Albert Einstein, Time Magazine's "Man of the 20th Century," was the author of a 1939 letter to President Roosevelt that spurred America's search for atomic weapons. Later, he wrote again to Roosevelt urging that he not drop the bomb on Japanese cities. After the war, Einstein became a leading proponent of nuclear disarmament.

On May 24, 1946, Einstein sent a telegram to prominent Americans saying "the unleashed power of the atom has changed everything save our modes of thinking, and thus we drift toward unparalleled catastrophe."
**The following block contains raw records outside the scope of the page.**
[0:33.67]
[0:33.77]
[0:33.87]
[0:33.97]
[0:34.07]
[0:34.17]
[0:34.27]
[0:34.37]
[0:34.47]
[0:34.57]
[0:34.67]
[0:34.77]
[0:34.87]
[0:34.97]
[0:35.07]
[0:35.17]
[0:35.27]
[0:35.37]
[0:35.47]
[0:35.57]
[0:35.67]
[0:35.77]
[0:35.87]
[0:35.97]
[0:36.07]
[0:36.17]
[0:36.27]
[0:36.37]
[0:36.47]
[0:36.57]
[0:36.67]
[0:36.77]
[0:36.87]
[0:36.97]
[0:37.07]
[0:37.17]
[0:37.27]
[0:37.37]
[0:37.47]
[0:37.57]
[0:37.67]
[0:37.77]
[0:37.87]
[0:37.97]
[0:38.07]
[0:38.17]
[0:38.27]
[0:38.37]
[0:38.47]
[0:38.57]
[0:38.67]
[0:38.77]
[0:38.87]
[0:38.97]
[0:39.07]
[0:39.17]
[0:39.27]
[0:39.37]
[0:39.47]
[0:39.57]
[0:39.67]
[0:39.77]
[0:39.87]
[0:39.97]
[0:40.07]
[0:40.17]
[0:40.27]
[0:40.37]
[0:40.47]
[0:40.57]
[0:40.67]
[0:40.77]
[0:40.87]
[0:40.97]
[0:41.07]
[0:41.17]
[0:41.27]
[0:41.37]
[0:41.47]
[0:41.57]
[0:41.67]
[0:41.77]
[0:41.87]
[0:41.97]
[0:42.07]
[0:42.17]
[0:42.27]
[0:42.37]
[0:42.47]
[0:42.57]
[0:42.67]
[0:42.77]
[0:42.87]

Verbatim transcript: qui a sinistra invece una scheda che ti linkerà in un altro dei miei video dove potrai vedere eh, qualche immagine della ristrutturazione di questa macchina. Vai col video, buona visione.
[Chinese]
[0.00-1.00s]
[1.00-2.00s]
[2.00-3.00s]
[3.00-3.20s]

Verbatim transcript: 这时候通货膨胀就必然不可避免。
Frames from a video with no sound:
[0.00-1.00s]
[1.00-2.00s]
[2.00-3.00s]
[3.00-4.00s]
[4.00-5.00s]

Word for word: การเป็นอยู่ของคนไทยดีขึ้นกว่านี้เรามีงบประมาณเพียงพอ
Einstein was clear that the bomb itself did not represent a fundamentally new problem for mankind, only one which unalterably raised the stakes. "The release of atomic energy," he wrote, "has not created a new problem. It has merely made more urgent the necessity of solving an 'existing one.'"

For decades, apprehension about nuclear war marked the standoff known as the Cold War. Today, 14 years after the demise of the Soviet Union, thousands of nuclear-armed missiles are still on ready-launch status. We hardly think of them but focus instead on the newer nukes of minor powers, whether the imaginary ones of Saddam's Iraq or the very real ones of North Korea.

Still, thanks to the current wave of hysterical fear-mongering (articulated in 2004 as the Bush re-election strategy), our greatest fear is of the nuke that will be smuggled in, perhaps in a shipping canister through a busy seaport.

We don't appear to be much closer to Einstein's new ways of thinking than we were 60 years ago. Einstein remarked that "peace cannot be kept by force; it can only be achieved by understanding. The very prevention of war requires more faith, courage and resolution than are needed to prepare for war."

This is a notion that runs utterly contrary to the drive for vengeance and the pre-emptive strike doctrine of the Bush administration and to the thinking of those in the Democratic Party who would one-up the Republicans in an arms-race-of-one driven by domestic political rivalry.

Like Gandhi and King, Einstein was a committed pacifist. "I am not only a pacifist but a militant pacifist. ... Men should continue to fight," he said, "but they should fight for things worthwhile, not for imaginary geographical lines, racial prejudices and private greed draped in the colors of patriotism. Their arms should be weapons of the spirit, not shrapnel and tanks."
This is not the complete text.